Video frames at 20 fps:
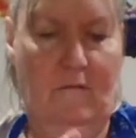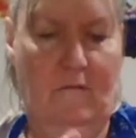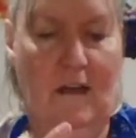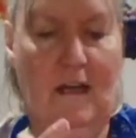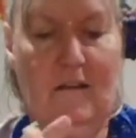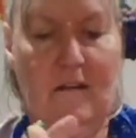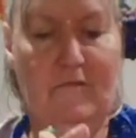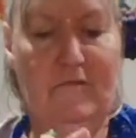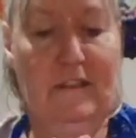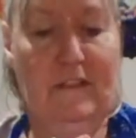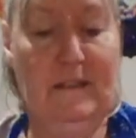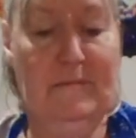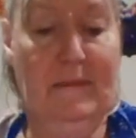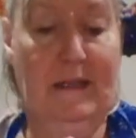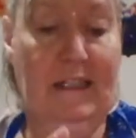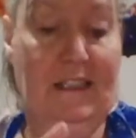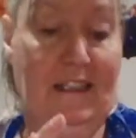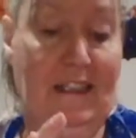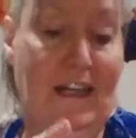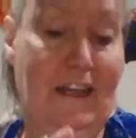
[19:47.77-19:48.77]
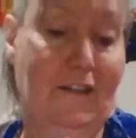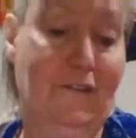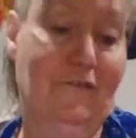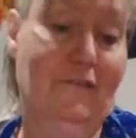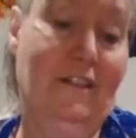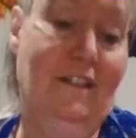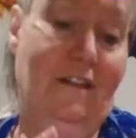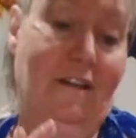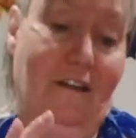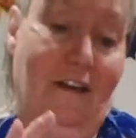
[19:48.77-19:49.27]
I really made a lot of
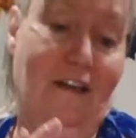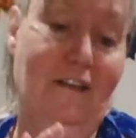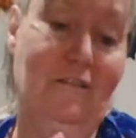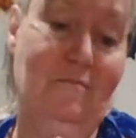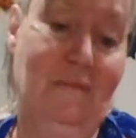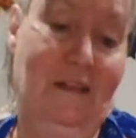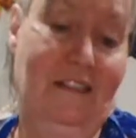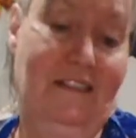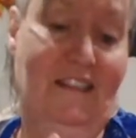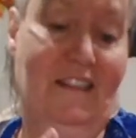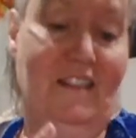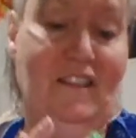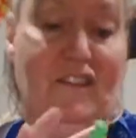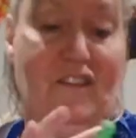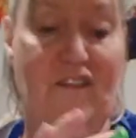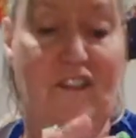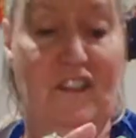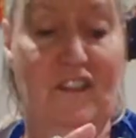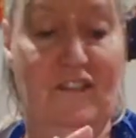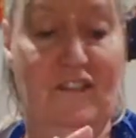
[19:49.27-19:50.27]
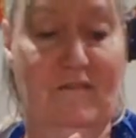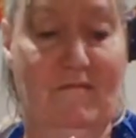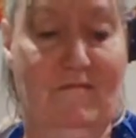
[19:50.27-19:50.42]
green. I could make 6 of these.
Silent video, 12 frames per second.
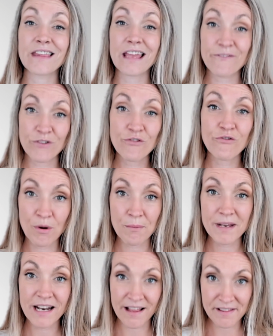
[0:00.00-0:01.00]
if you form
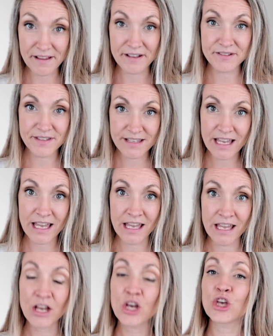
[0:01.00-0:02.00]
an LLC,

*WORK TASK:*
The word "frames" may occur in lines of the records. Report how many such lines there are, giving only the number.

*WORKED SOLUTION:*
2